Problem requirements:
Return a copy of each line in the listing that includes the word "video".

Extracted material:
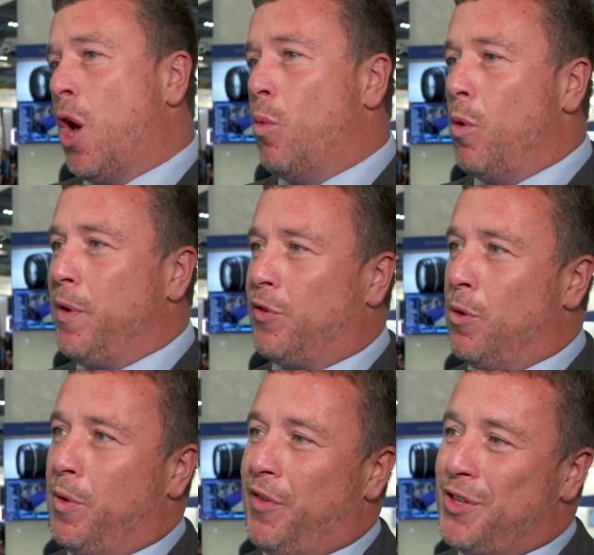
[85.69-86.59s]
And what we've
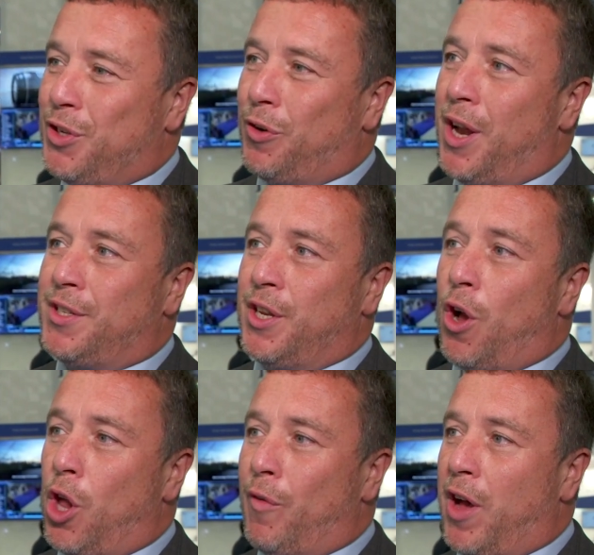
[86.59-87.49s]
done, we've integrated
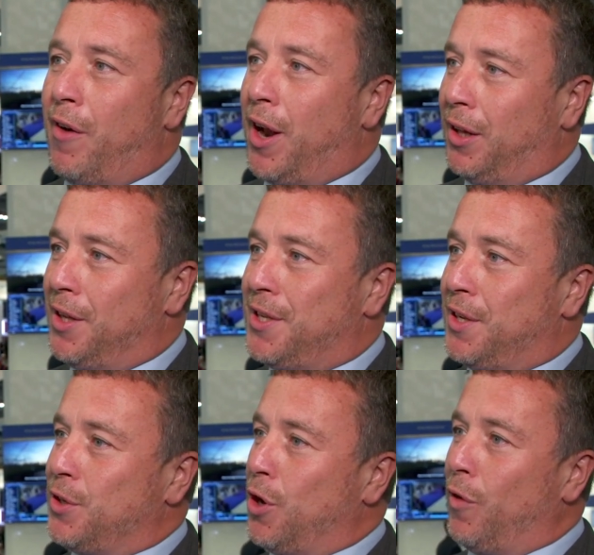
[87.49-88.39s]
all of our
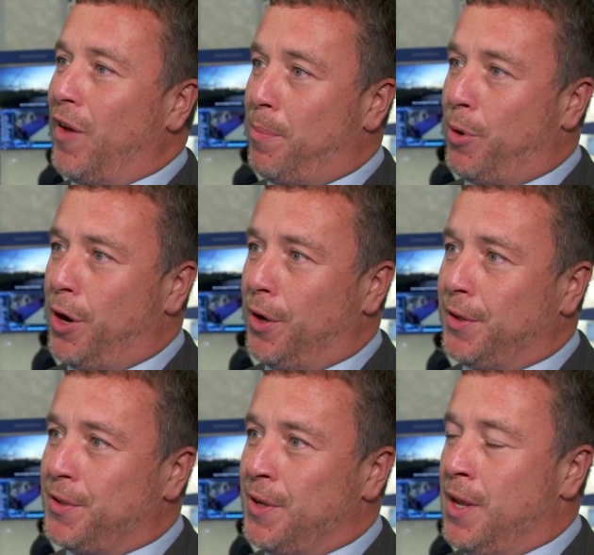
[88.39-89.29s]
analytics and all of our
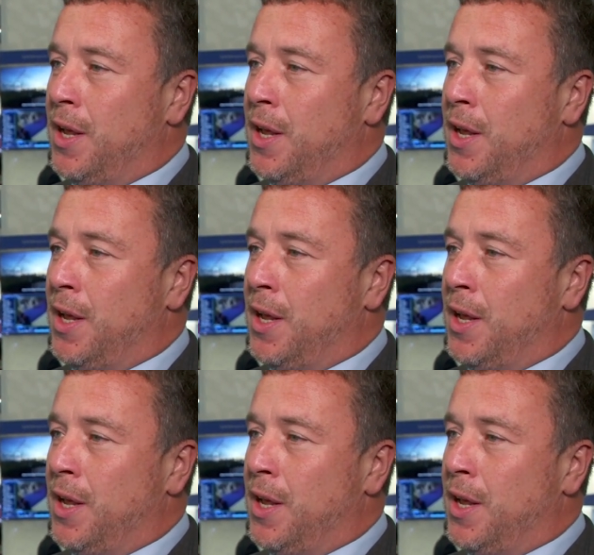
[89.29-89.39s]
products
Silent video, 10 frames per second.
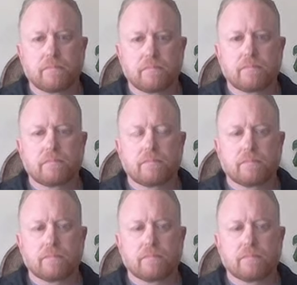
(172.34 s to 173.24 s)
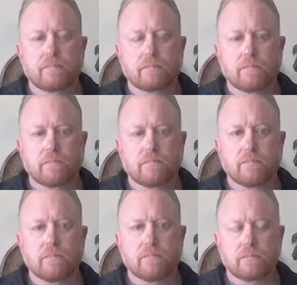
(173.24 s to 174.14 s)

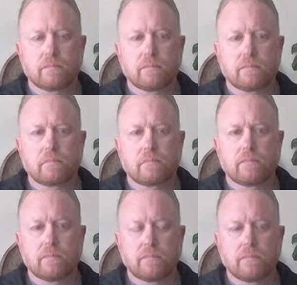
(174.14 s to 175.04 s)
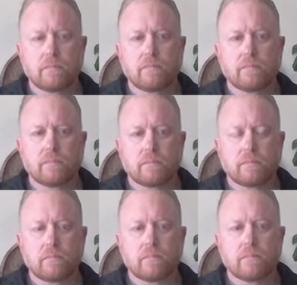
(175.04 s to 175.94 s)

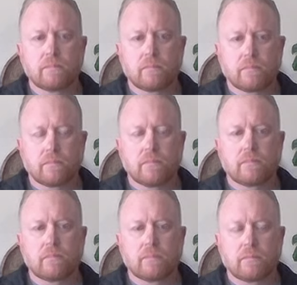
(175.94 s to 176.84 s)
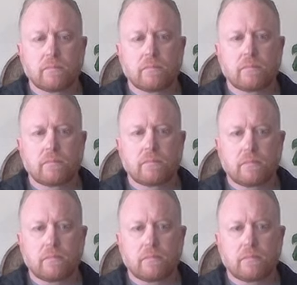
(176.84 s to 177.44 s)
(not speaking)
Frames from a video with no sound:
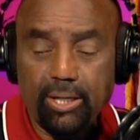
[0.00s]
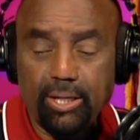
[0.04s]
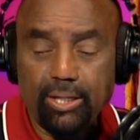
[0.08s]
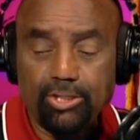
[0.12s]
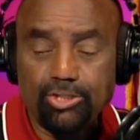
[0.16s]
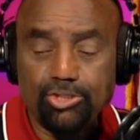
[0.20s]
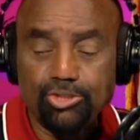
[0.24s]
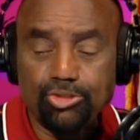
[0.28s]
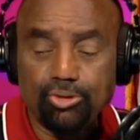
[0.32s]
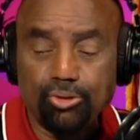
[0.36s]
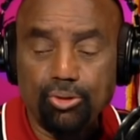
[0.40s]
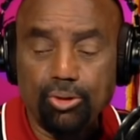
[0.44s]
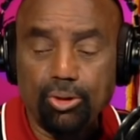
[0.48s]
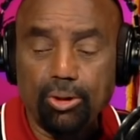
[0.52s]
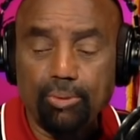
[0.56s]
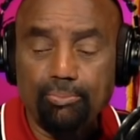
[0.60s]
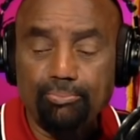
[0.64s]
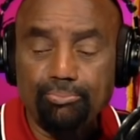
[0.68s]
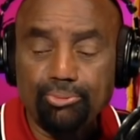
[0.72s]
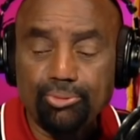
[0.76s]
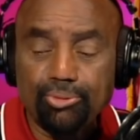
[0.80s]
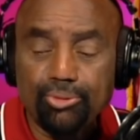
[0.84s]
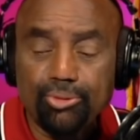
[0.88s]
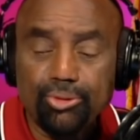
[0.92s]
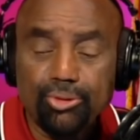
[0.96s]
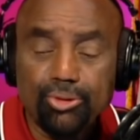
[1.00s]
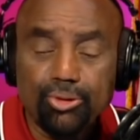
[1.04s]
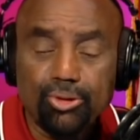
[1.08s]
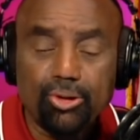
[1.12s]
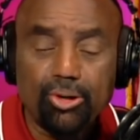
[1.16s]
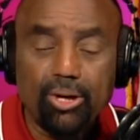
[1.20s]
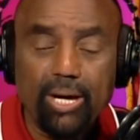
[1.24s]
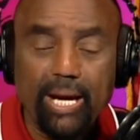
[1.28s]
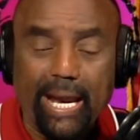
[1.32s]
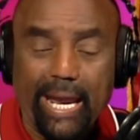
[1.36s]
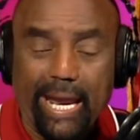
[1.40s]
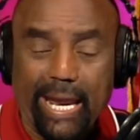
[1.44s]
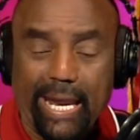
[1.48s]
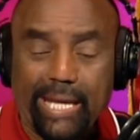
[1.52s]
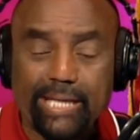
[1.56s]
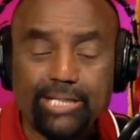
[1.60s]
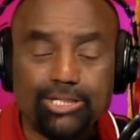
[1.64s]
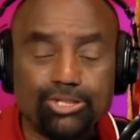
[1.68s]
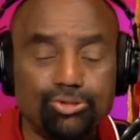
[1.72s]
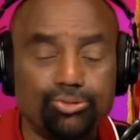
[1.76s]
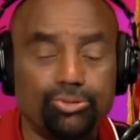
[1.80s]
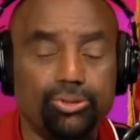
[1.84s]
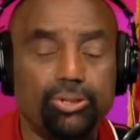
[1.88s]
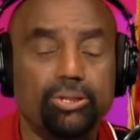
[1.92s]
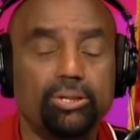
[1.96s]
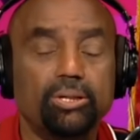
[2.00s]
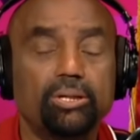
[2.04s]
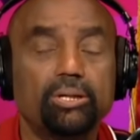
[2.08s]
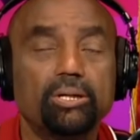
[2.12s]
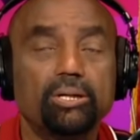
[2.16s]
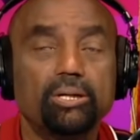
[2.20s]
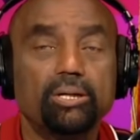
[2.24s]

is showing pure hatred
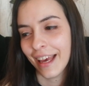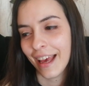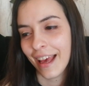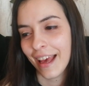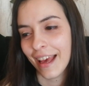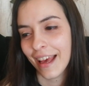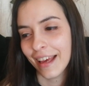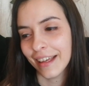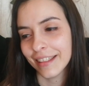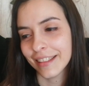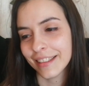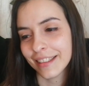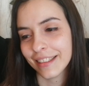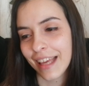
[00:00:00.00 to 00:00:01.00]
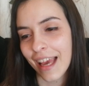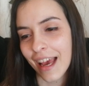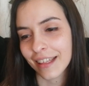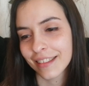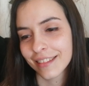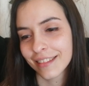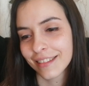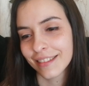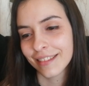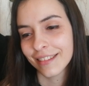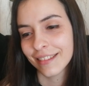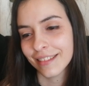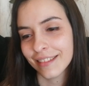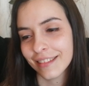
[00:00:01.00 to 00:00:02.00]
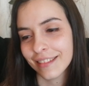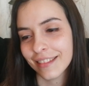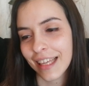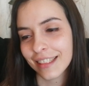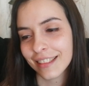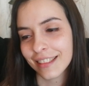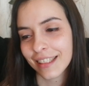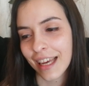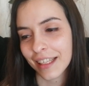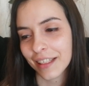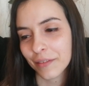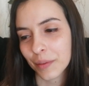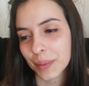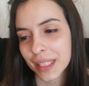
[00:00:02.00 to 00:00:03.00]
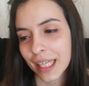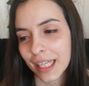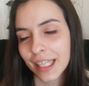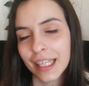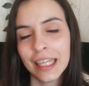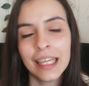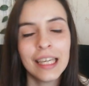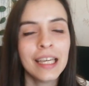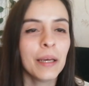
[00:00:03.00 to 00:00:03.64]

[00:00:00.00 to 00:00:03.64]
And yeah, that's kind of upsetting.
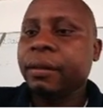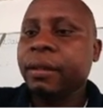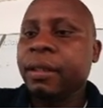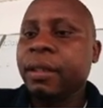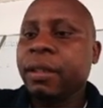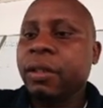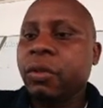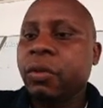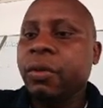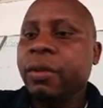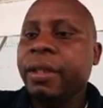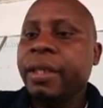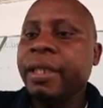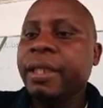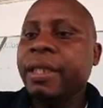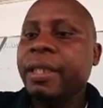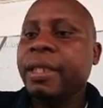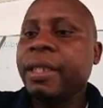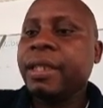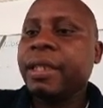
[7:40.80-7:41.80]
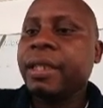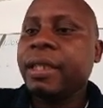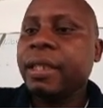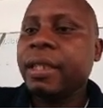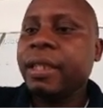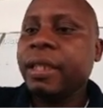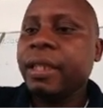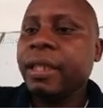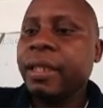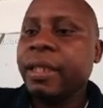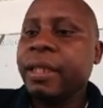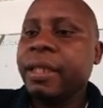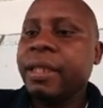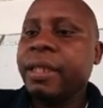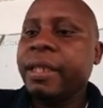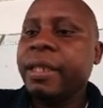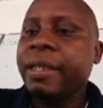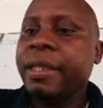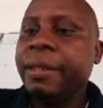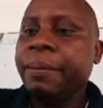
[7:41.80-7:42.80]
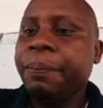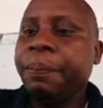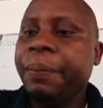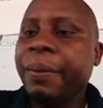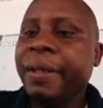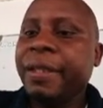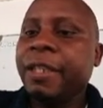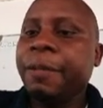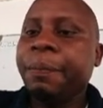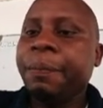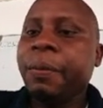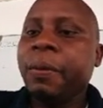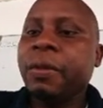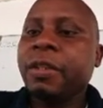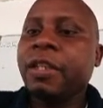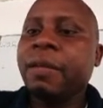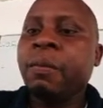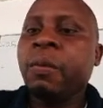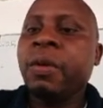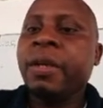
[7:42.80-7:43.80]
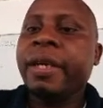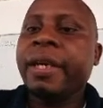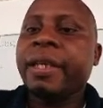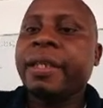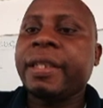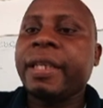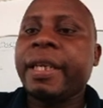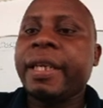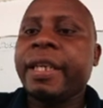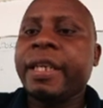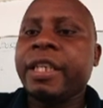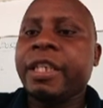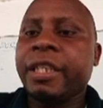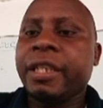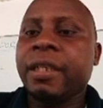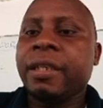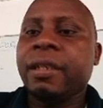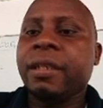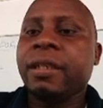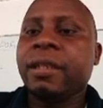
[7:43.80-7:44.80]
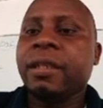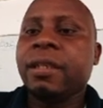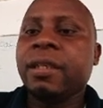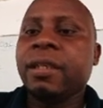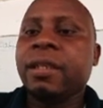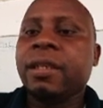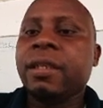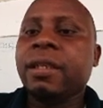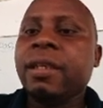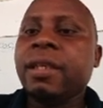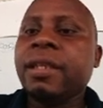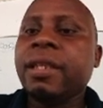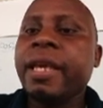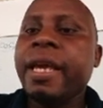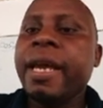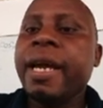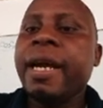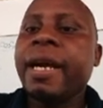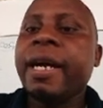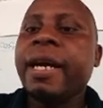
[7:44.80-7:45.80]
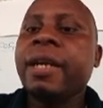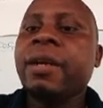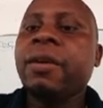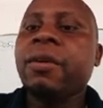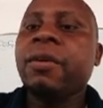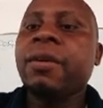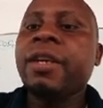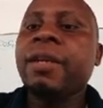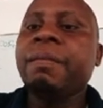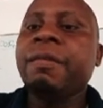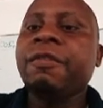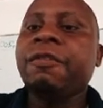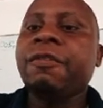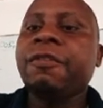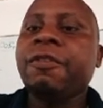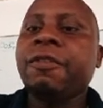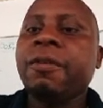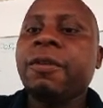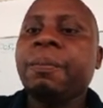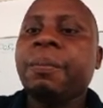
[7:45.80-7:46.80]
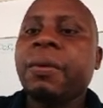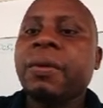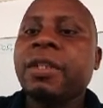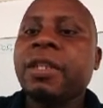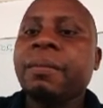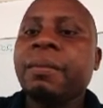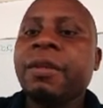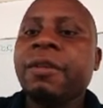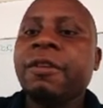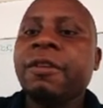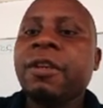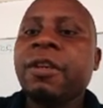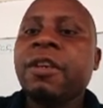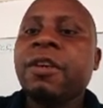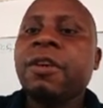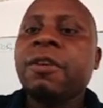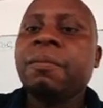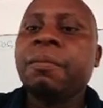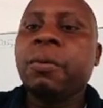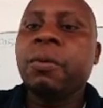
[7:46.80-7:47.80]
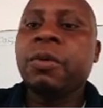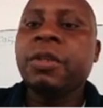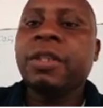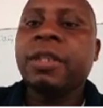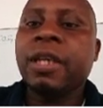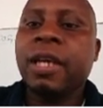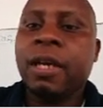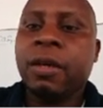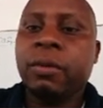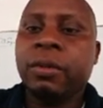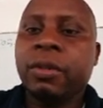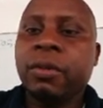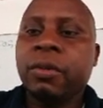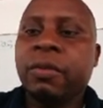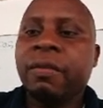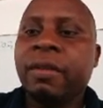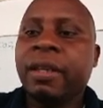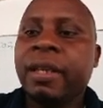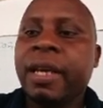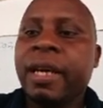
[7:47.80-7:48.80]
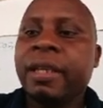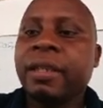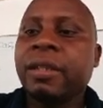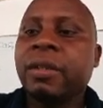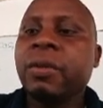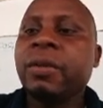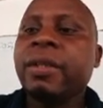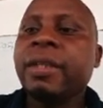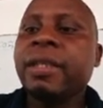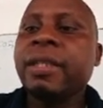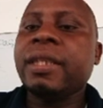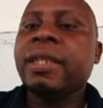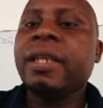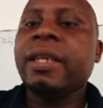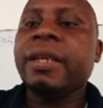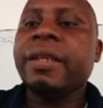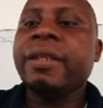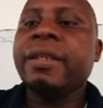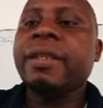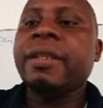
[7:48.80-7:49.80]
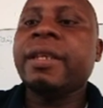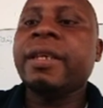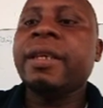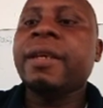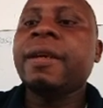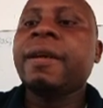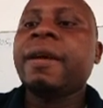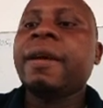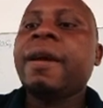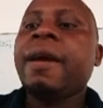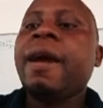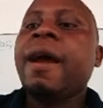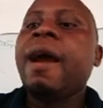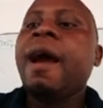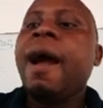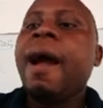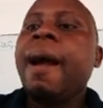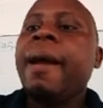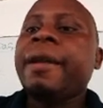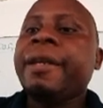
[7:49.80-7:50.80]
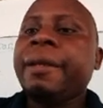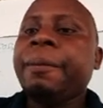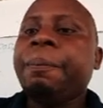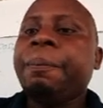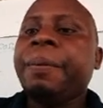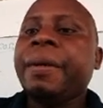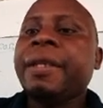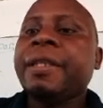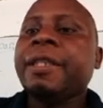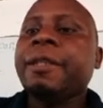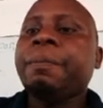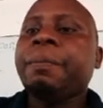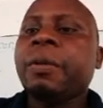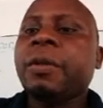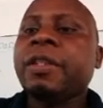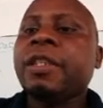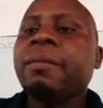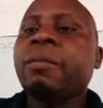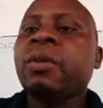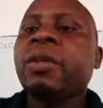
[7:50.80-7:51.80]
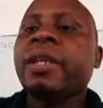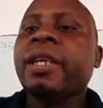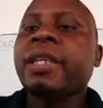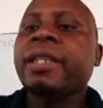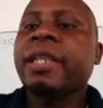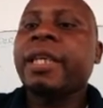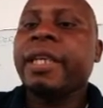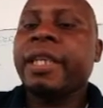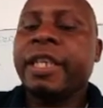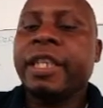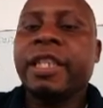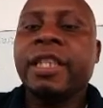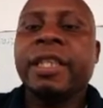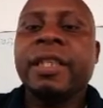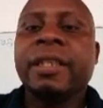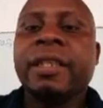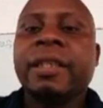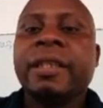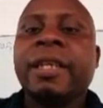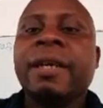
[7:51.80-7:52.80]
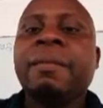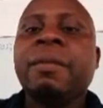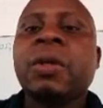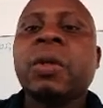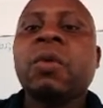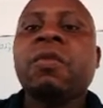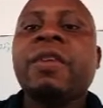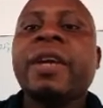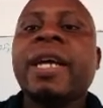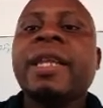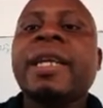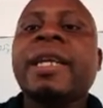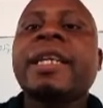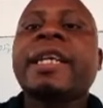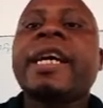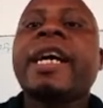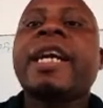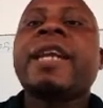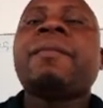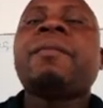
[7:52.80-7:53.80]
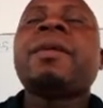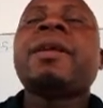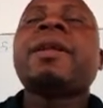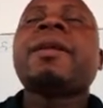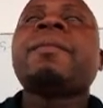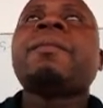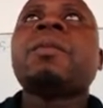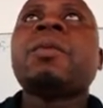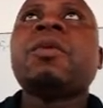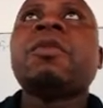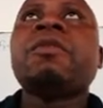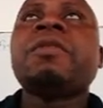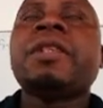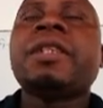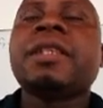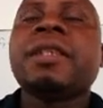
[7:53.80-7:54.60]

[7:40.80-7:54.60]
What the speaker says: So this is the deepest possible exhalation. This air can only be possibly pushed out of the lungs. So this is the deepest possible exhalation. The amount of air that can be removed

Answer section:
Silent video, 10 frames per second.
Frames from a video with no sound:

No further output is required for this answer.